Credit · October 07, 2020

How the New UltraFICO Credit Score May Benefit You

FICO® is a credit score created by Fair Isaac Corporation that's meant to show a person's likelihood of paying back debts on time. Lenders look at credit scores like FICO when they decide whether to offer someone a loan.

However, millions of Americans don't have credit scores because there isn't enough information about their financial history to calculate a score. People who are credit invisible—meaning they don't have credit history with any of the big three credit reporting companies, Equifax, Experian and TransUnion—may have trouble getting a loan or credit card.

Now, UltraFICO™—a new credit score—allows more people to get a score and potentially qualify to borrow money.

What is an UltraFICO score?

An UltraFICO score is a credit score that accounts for your banking activity, how much money you have in savings and your transaction history. You can opt in to get this score by signing up on the FICO website and linking your checking, savings and money market accounts.

The UltraFICO score is offered through a joint partnership FICO has with Experian and Finicity. It's available through a small group of lenders as part of a limited pilot phase for consumers who either can't access credit or who could be eligible for better terms. Its purpose is to fine-tune deployment of the score. As this phase draws to a close, the UltraFICO score will be more broadly available.

How an UltraFICO score compares to a standard FICO score

A standard score is based on five main factors: how much money you owe, your payment history, the length of your credit history, whether you've opened many new credit accounts recently and the mix of different types of credit you use. People who haven't taken out a loan before or who haven't used credit cards might not have enough information on their credit report to generate this score.

While everyone with at least 6 months of credit history has an automatically generated FICO score, only those who opt in get an UltraFICO score. The new score looks at the same factors, but it also uses additional information from your checking, savings or money market accounts. It considers how long you've had your bank accounts open, how often you make transactions and whether you have any recent transactions. It also looks to see if you have a history of positive account balances and if you consistently have money in your bank accounts.

What are the benefits?

The new score gives people the chance to prove that they're responsible with money, even if they don't have a credit history. This allows people to escape the catch-22 of borrowing for the first time—you need credit to get the best loans, but if you don't borrow, you can't establish credit. With this new initiative, you can get a credit score and improve that score before applying for a first credit card or making a first loan application.

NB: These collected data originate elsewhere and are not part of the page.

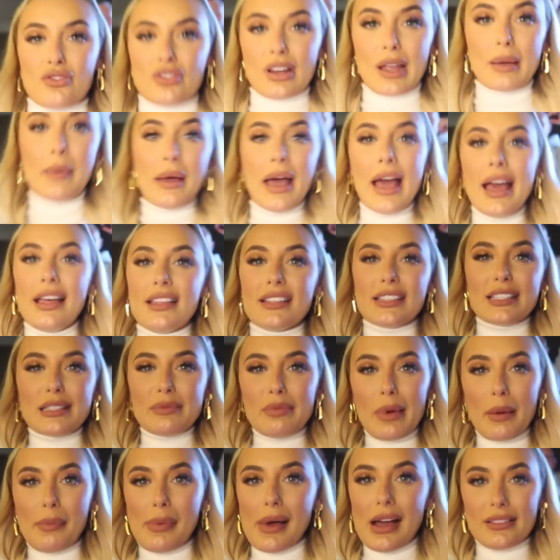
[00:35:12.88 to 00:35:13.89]
trip. This is
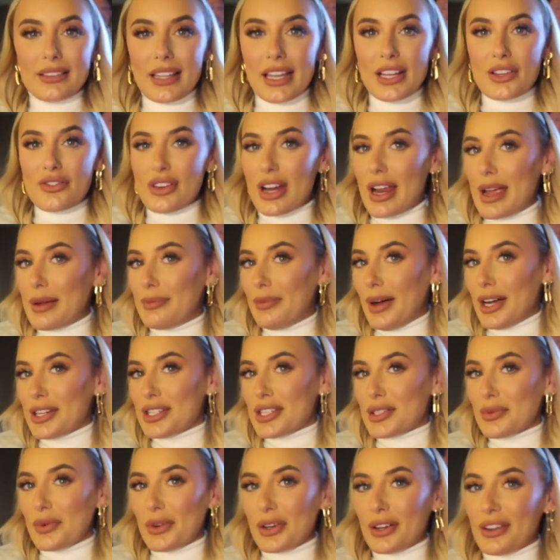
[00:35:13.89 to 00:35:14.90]
my birthday trip. I
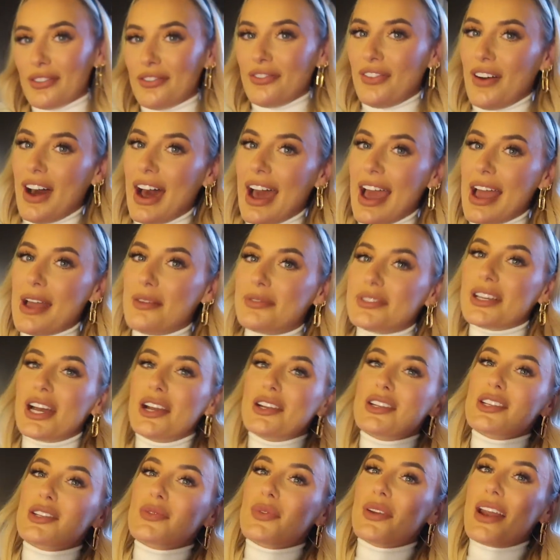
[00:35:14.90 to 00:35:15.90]
just want good vibes.
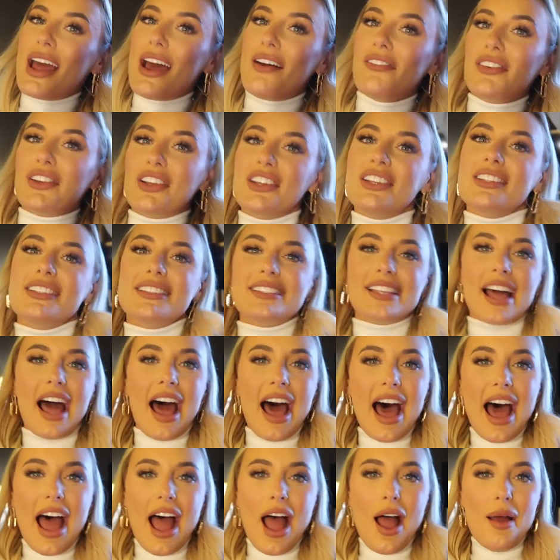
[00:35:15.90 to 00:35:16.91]
I just want to have a good
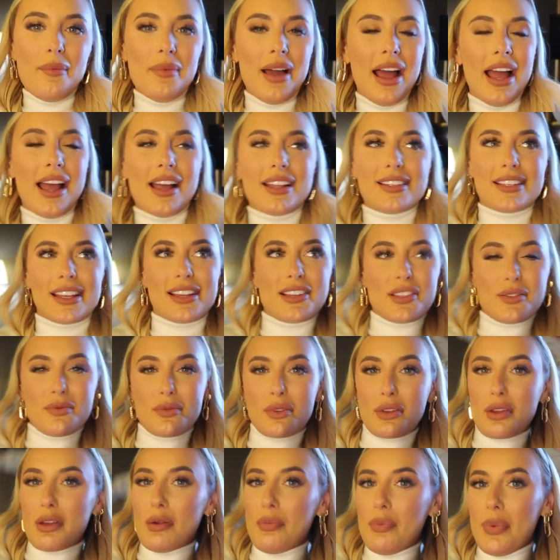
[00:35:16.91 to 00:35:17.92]
time, take some
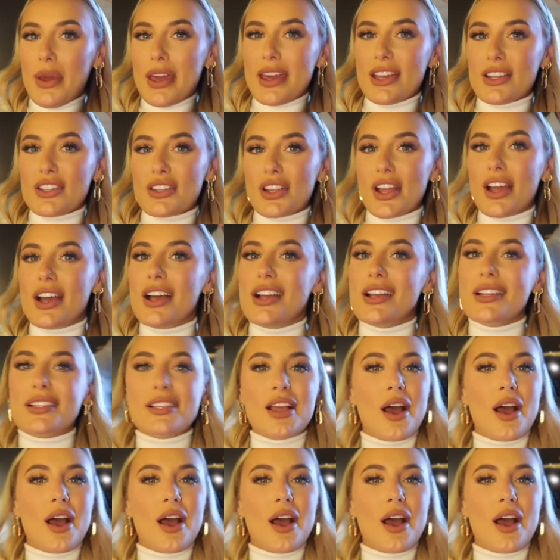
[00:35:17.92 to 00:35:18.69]
good pictures.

And for someone who hasn't used credit recently or who's had trouble with payments in the past, the new score is an opportunity to demonstrate the financial progress they've made.

The new score also gives lenders a more complete picture of applicants' creditworthiness, and it makes it possible for lenders to offer credit to applicants they might have overlooked under the standard credit scoring system.

Who should opt in?

People who have no FICO score or a low score and who have at least one checking, savings or money market account may benefit from opting in, as long as their banking activity shows a stable pattern of having funds in their account.

On the other hand, people who often have negative balances or who only recently opened a bank account probably won't gain much by opting in. And anyone who already has a high FICO score doesn't have much reason to opt in because their score isn't likely to change.

If you don't have a credit score yet or if your score is low, opting in to the UltraFICO score could help you demonstrate to lenders that you're a good credit risk. This could improve your chances of getting a loan, which can allow you to continue building your credit history.